Qualification of Women (County and Borough Councils) Act 1907
- Parliament of the United Kingdom
- Long title: An Act to amend the Law relating to the capacity of Women to be elected and act as Members of County or Borough Councils.
- Citation: 7 Edw. 7. c. 33
- Territorial extent: England and Wales

Dates
- Royal assent: 28 August 1907
- Commencement: 28 August 1907
- Repealed: England and Wales: 1 April 1934; London: 1 January 1940;

Other legislation
- Amends: London Government Act 1899
- Repealed by: England and Wales: Local Government Act 1933; London: London Government Act 1939;

Status: Repealed

Text of statute as originally enacted

= Qualification of Women (County and Borough Councils) Act 1907 =

Act of the Parliament of the United Kingdom

The Qualification of Women (County and Borough Councils) Act 1907 (7 Edw. 7. c. 33) was an act of the Parliament of the United Kingdom that clarified the right of certain women ratepayers to be elected to Borough and County Councils in England and Wales. It followed years of uncertainty and confusion, which included challenges in the courts when women first tried to stand for the London County Council.

Women had been elected to separate boards dealing with the Poor Law and the Elementary Education Act 1870 and were entitled to serve on the new urban and rural district councils from 1894. Women had lost their influence on education boards when the free-standing boards were absorbed into the newly established councils. Women had also lost places when towns grew and obtained Borough status. The 1907 act which was seen as a victory for the Women's Local Government Society gave widows and unmarried women the right to stand anywhere in local government.

Six women were elected in 1907: Elizabeth Garrett Anderson in Aldeburgh, Edith Sutton in Reading, Sarah Elizabeth Woodward in Bewdley, Sophia Merivale in Oxford, Mrs Dove in Wycombe, and Gwenllian Morgan in Brecon. Marjory Lees was elected as an alderman in Oldham at a by-election shortly after the regular elections.

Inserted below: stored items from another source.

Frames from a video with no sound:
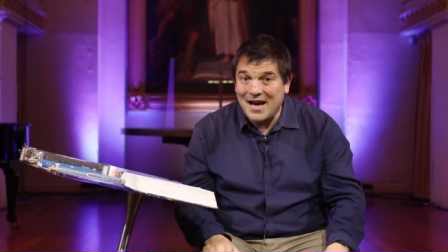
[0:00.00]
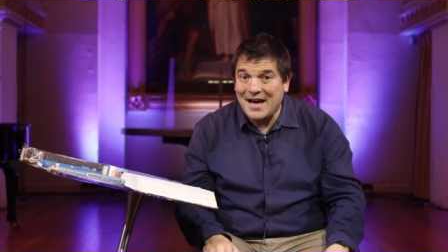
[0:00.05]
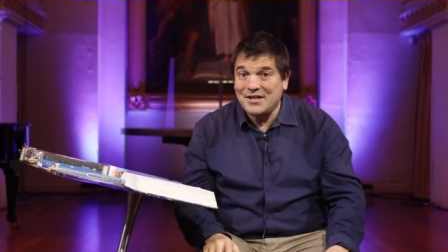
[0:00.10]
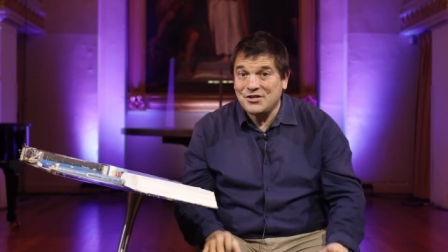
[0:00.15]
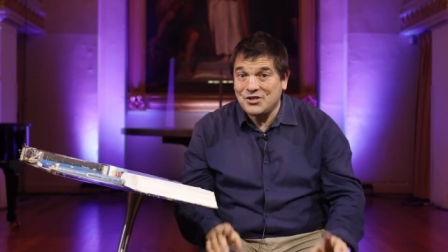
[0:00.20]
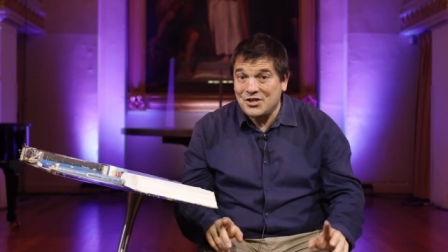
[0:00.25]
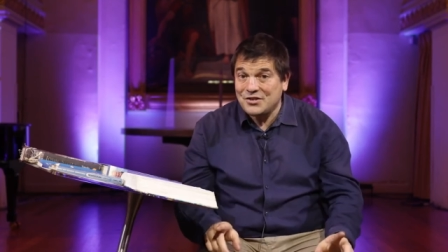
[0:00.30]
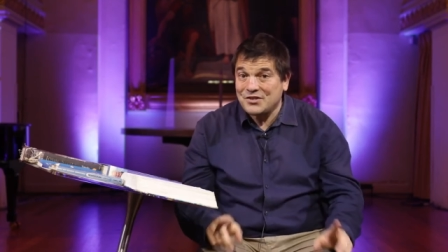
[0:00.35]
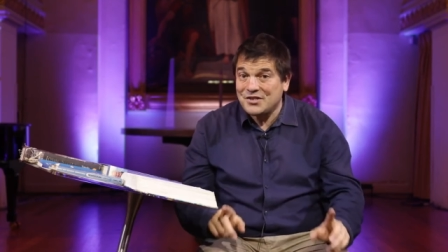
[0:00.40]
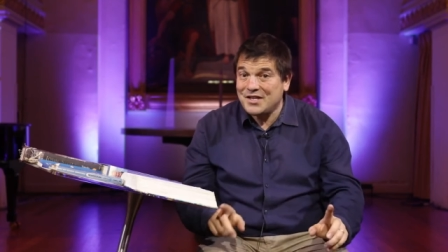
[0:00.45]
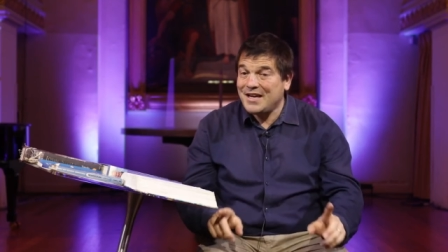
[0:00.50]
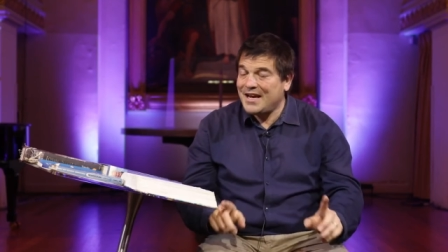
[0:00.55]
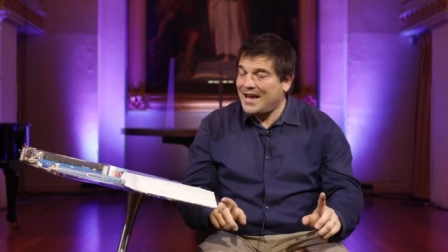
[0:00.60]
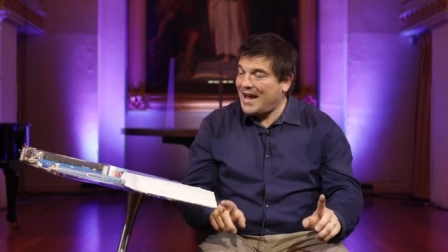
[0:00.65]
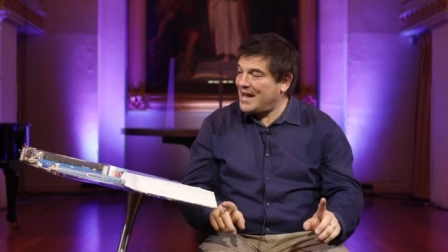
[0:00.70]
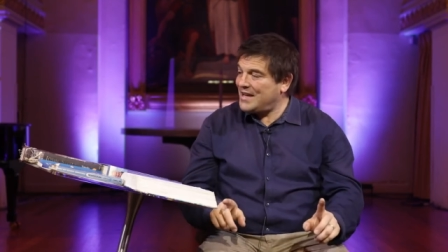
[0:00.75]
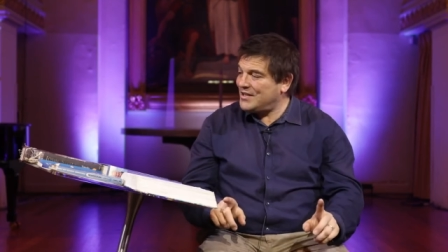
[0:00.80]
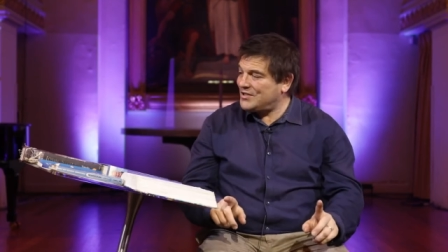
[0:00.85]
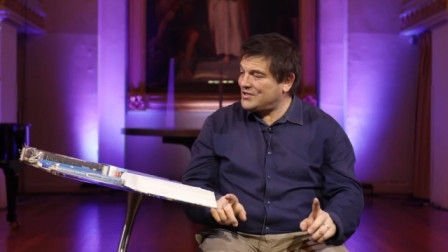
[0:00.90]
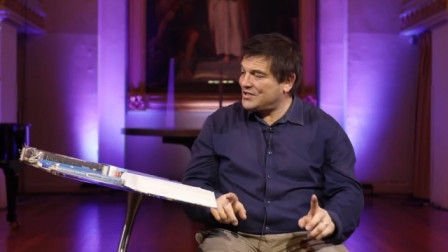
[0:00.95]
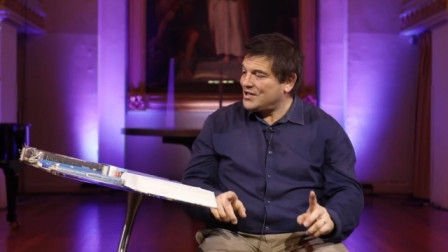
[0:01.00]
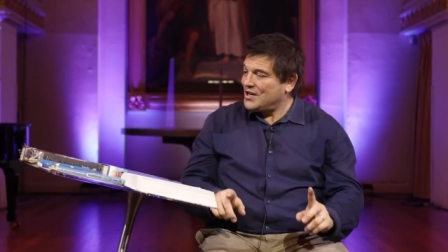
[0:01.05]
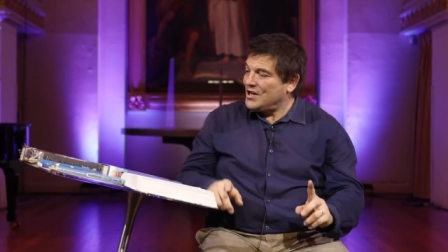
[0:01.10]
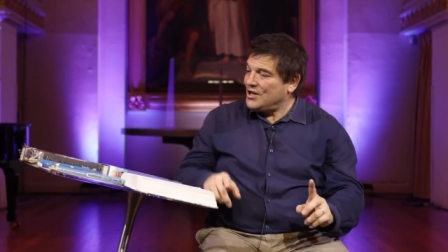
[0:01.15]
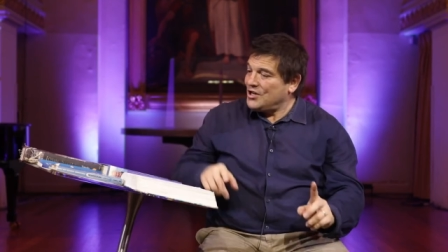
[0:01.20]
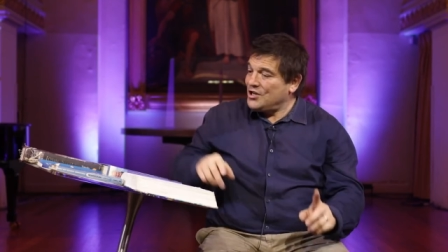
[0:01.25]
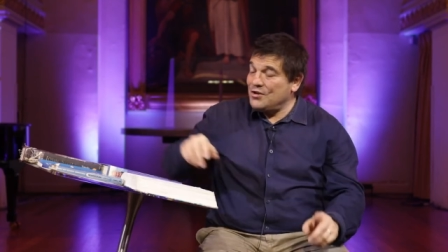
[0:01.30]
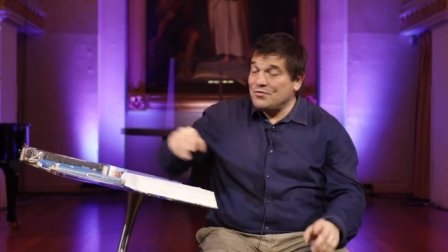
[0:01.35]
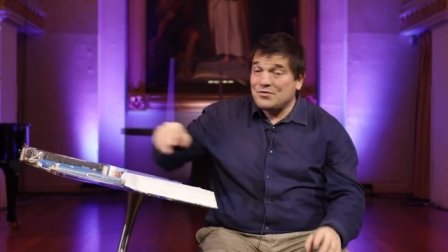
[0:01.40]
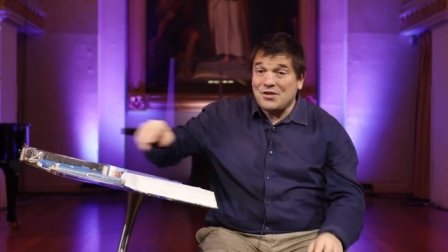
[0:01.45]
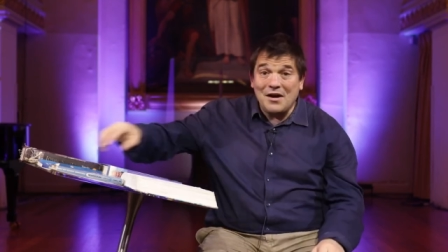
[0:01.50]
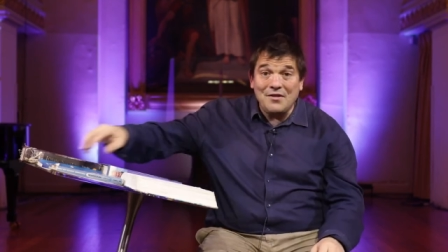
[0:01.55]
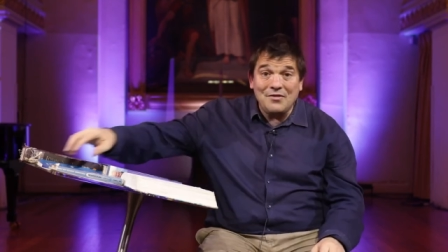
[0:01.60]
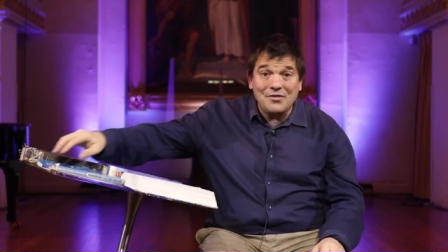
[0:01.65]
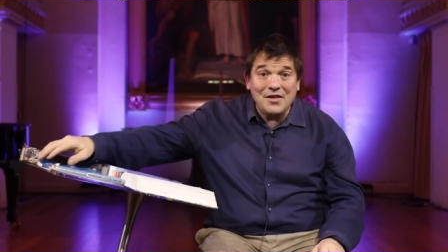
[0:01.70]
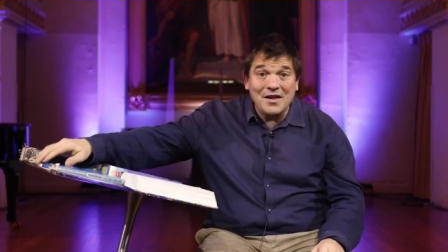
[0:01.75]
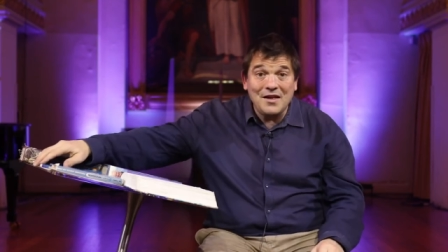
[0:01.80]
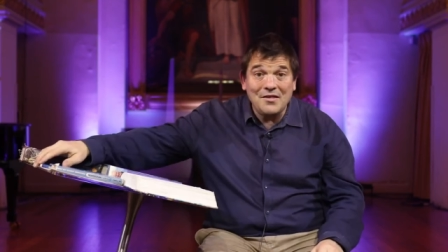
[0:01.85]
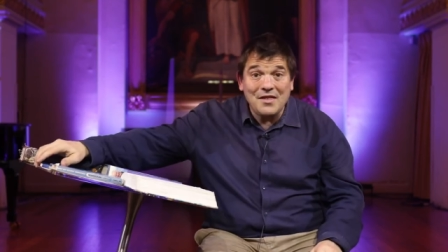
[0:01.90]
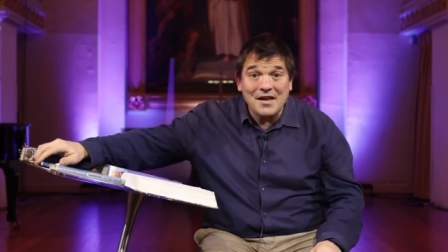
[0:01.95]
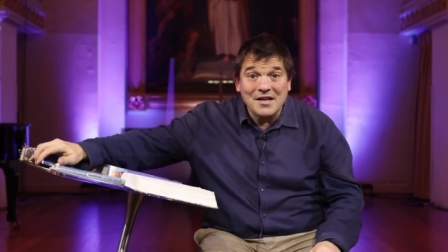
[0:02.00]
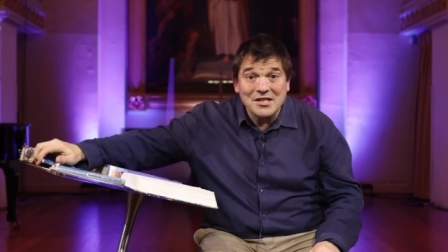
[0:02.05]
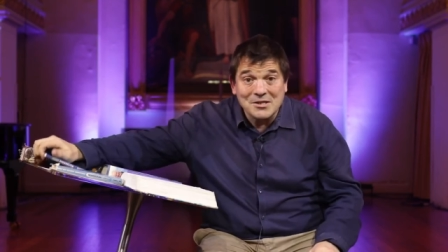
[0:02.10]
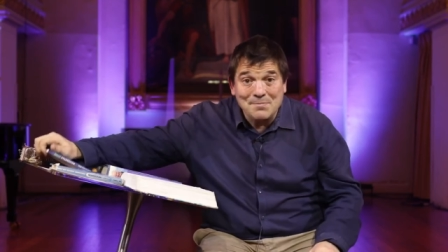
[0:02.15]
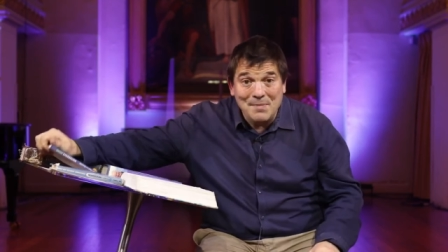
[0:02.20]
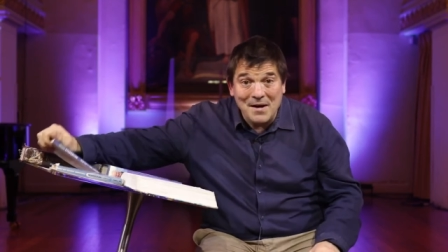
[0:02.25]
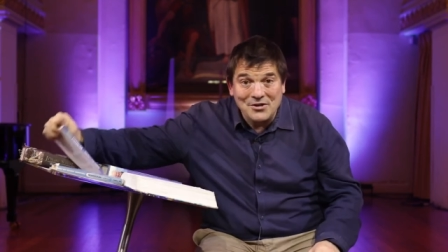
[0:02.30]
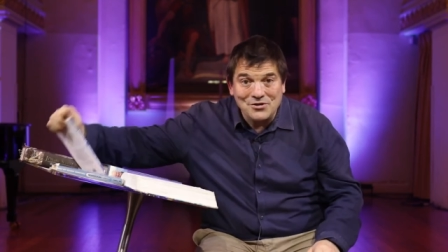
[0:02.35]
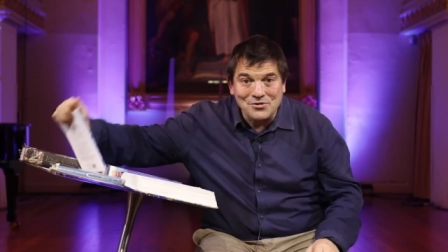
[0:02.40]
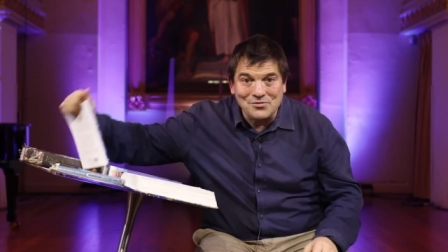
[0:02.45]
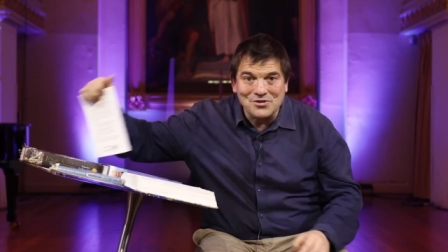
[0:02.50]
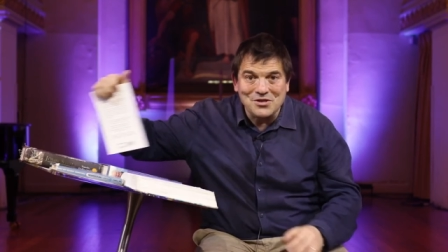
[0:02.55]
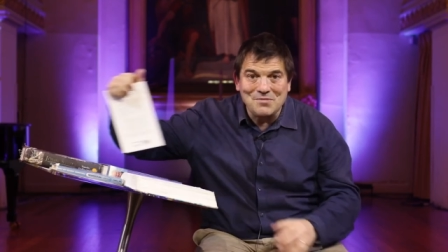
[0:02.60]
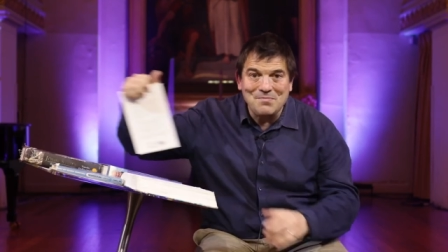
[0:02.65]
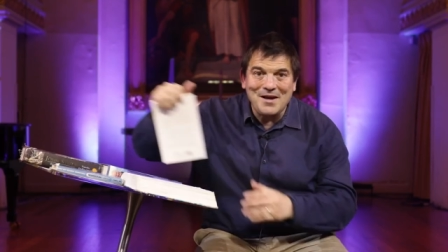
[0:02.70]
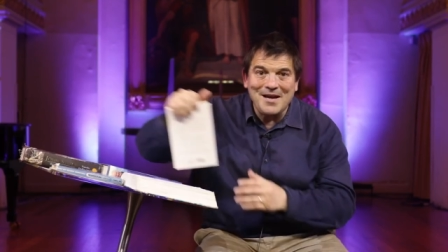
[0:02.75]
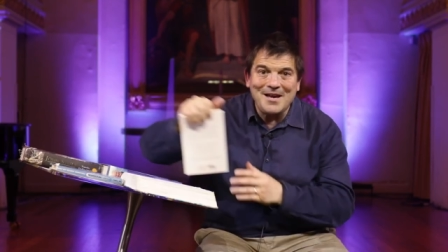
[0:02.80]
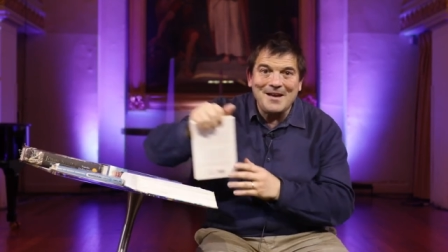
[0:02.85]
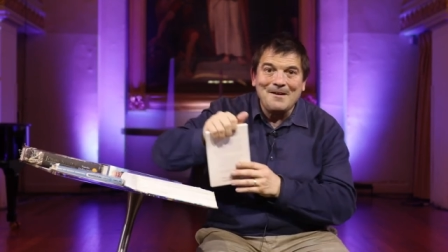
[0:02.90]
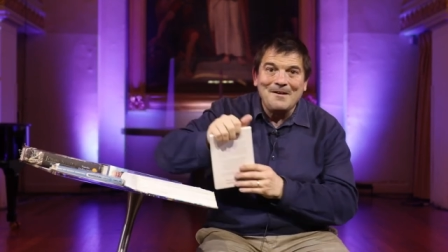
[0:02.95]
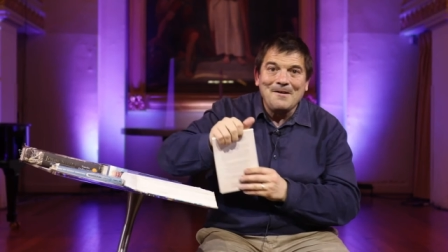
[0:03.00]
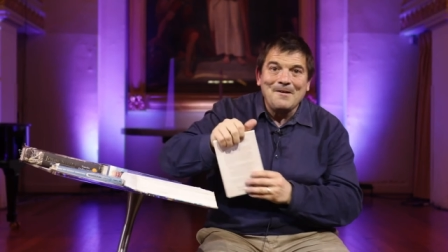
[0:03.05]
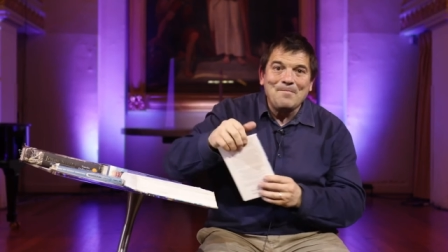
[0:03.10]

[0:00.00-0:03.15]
And just in case you don't think they're special to me,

Numbers of councillors gradually increased, with Mrs Hughes in Oxford and Margaret Ashton in Manchester winning seats in 1908, Eleanor Rathbone in Liverpool, Helen Hope in Bath, Miss Coulcher in Ipswich and Mrs Chapman in Worthing in 1909, Ada Newman in Walsall, Elizabeth Bannister in Southend and Maud Burnett in Tynemouth in 1910, and Ellen Hume in Pinsent and Marjorie Pugh in Birmingham, Mrs Redford in Manchester and Alison Ogilvy in Godalming in 1911.

The whole act was repealed for England and Wales, excluding London, by section 307(1)(b) of, and the fourth part of the eleventh schedule to, the Local Government Act 1933 (23 & 24 Geo. 5. c. 22).

The act was repealed for London by section 207 of, and the eighth schedule to, the London Government Act 1939 (2 & 3 Geo. 6. c. 40), which specified the Representation of the People Act 1918 (7 & 8 Geo. 5. c. 64) as the criteria for voting.